Before European Central Bank’s meeting last month, inflation swaps were holding up on nascent signs of economic growth, helped by a favorable base effect, although oil prices headed further south. Since then, inflation outlook has worsened as oil and commodity prices tumble amid a global disinflationary backdrop stemming from heightening of China woes.
Correlation between inflation expectations and oil has become positive once again.
Ahead of the last ECB meeting, investors were clamoring for more easing but his action (cutting deposit rate by 10 basis points and leaving QE untouched) disappointed. Eonia is currently pricing a rate cut in June, assuming 10 basis points cut and 7 basis points Eonia-depo corridor while 3-month Euribor has fallen to -0.14 percent.
Decline in headline inflation since May was mostly a function of declines in the energy component index whereas core inflation has been broadly stable. But core inflation could be pressured if the currency doesn’t continue its weakening journey that started in the middle of 2014. It has retraced slightly since the December policy meeting, with EUR trade-weighted index increasing about 1.3 percent.
The improved core inflation from weaker currency is transitory and fades over time, all else being equal.
Forward inflation swap rates shows investors believe low inflation is here to stay for a prolonged period.
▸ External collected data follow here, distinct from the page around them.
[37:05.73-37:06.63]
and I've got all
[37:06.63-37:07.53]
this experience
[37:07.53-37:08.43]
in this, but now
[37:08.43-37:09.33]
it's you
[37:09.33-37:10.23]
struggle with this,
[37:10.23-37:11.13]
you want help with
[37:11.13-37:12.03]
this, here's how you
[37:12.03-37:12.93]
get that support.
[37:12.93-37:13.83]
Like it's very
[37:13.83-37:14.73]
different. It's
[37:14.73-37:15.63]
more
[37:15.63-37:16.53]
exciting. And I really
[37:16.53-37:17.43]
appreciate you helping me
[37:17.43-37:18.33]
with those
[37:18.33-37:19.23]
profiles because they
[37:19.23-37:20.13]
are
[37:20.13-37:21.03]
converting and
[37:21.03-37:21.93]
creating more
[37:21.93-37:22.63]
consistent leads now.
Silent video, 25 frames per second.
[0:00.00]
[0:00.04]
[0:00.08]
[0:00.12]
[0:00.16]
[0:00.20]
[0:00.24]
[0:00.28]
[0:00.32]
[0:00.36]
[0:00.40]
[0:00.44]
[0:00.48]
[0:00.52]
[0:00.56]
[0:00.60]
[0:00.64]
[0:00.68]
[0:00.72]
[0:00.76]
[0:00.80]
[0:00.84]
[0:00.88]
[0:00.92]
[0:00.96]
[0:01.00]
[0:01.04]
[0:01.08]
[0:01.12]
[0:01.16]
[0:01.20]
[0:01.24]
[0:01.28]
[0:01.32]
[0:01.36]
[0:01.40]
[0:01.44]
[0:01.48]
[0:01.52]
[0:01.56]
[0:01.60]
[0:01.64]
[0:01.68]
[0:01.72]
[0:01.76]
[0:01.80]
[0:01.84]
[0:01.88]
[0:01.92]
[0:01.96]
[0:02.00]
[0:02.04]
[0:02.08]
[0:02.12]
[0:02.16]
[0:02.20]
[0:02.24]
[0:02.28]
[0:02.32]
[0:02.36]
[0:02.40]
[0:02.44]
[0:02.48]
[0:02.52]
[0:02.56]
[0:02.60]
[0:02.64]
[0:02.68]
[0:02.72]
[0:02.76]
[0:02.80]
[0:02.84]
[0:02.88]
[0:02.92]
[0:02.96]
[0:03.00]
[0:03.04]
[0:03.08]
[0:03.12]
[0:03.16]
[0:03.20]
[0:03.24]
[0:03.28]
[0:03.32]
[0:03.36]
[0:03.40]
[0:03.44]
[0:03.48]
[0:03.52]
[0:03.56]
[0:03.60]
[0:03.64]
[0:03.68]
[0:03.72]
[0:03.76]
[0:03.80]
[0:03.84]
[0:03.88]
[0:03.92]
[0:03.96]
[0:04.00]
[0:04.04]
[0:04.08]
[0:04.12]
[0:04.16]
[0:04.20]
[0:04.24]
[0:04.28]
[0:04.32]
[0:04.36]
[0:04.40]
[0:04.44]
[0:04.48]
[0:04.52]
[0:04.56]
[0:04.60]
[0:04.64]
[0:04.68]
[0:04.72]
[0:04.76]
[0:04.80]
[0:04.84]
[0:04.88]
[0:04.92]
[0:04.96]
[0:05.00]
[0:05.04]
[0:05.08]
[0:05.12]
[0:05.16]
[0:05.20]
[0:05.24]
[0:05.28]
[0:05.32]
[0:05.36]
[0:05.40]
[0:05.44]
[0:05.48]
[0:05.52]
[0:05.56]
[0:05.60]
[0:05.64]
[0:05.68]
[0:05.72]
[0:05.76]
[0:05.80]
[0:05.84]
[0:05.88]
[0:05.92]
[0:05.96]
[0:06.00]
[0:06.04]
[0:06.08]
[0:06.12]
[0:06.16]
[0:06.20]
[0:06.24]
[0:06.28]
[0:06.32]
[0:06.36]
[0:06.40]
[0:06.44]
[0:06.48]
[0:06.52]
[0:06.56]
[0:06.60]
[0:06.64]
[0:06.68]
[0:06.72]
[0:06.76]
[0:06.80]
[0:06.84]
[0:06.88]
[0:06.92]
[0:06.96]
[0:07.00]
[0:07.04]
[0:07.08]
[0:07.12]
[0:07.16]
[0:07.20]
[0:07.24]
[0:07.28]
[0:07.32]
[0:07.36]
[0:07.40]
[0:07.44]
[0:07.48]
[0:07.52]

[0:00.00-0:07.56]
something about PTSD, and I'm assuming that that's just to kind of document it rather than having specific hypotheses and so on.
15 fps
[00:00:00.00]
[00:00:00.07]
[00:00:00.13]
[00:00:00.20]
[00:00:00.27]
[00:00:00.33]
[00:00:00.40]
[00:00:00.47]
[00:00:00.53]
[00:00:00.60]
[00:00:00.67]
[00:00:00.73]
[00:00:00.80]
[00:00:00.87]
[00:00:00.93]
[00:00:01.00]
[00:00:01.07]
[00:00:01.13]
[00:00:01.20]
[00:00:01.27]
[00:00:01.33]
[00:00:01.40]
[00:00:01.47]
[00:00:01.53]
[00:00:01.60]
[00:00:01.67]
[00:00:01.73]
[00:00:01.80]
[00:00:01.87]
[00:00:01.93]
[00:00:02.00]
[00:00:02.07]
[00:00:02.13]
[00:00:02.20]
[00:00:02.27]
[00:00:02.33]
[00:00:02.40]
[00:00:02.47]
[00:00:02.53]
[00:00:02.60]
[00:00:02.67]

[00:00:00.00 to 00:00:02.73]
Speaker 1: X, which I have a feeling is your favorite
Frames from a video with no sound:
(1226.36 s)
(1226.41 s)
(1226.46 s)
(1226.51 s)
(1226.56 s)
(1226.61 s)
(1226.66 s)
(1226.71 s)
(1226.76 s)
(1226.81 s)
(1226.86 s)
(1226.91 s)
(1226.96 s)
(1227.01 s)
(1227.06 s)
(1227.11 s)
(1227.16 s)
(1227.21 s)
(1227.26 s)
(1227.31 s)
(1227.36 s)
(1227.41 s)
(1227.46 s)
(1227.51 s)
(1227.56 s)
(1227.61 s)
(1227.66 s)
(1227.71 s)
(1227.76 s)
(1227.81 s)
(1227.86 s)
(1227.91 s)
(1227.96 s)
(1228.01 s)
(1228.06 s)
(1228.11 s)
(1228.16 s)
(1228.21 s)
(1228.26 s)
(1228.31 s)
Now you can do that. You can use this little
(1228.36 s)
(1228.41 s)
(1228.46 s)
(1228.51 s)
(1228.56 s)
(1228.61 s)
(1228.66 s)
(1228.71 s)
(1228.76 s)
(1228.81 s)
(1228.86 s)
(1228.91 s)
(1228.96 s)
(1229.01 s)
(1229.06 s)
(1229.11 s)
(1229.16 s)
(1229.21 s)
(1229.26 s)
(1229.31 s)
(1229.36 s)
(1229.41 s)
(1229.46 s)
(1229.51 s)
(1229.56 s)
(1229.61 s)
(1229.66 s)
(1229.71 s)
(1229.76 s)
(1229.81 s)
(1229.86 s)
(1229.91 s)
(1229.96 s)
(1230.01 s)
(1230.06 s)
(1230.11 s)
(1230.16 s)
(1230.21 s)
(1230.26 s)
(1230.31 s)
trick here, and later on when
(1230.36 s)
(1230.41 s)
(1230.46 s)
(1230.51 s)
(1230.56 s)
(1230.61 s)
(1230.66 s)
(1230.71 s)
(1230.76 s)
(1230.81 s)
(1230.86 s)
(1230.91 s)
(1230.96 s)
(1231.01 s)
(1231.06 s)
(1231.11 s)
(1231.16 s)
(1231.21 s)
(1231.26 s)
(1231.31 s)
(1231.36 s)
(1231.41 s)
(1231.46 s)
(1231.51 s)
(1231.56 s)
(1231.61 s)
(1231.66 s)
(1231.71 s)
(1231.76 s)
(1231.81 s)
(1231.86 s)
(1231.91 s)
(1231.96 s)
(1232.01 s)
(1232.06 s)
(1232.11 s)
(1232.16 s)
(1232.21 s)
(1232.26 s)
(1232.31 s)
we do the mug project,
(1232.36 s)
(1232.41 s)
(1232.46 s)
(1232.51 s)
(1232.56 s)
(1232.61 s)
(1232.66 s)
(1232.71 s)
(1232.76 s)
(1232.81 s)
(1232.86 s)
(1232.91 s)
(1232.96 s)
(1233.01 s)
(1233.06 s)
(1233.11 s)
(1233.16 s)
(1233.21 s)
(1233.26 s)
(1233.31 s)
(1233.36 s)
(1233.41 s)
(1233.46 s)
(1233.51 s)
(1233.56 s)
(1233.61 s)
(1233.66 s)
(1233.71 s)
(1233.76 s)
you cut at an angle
EUR 10-year zero coupon harmonized index of consumer prices, excluding tobacco, swap is at 1.14 percent vs 1.46 percent on the eve of last policy meeting. 5y5y inflation forward swap is at 1.58 percent, declining from 1.83 percent on Dec. 2.
The cost of insurance to protect against inflation going above ECB’s 2 percent target has dropped to the lowest since October 2015 and is still way below historic levels.
Euro 2.5 percent 10-year zero coupon cap has dropped to 65 basis point vs 113 basis point on December 2. It reached 27 basis point on December 17, 2014 amid deflationary fears.
Hedge funds and corporate accounts use such option instruments in structured products to protect against inflation.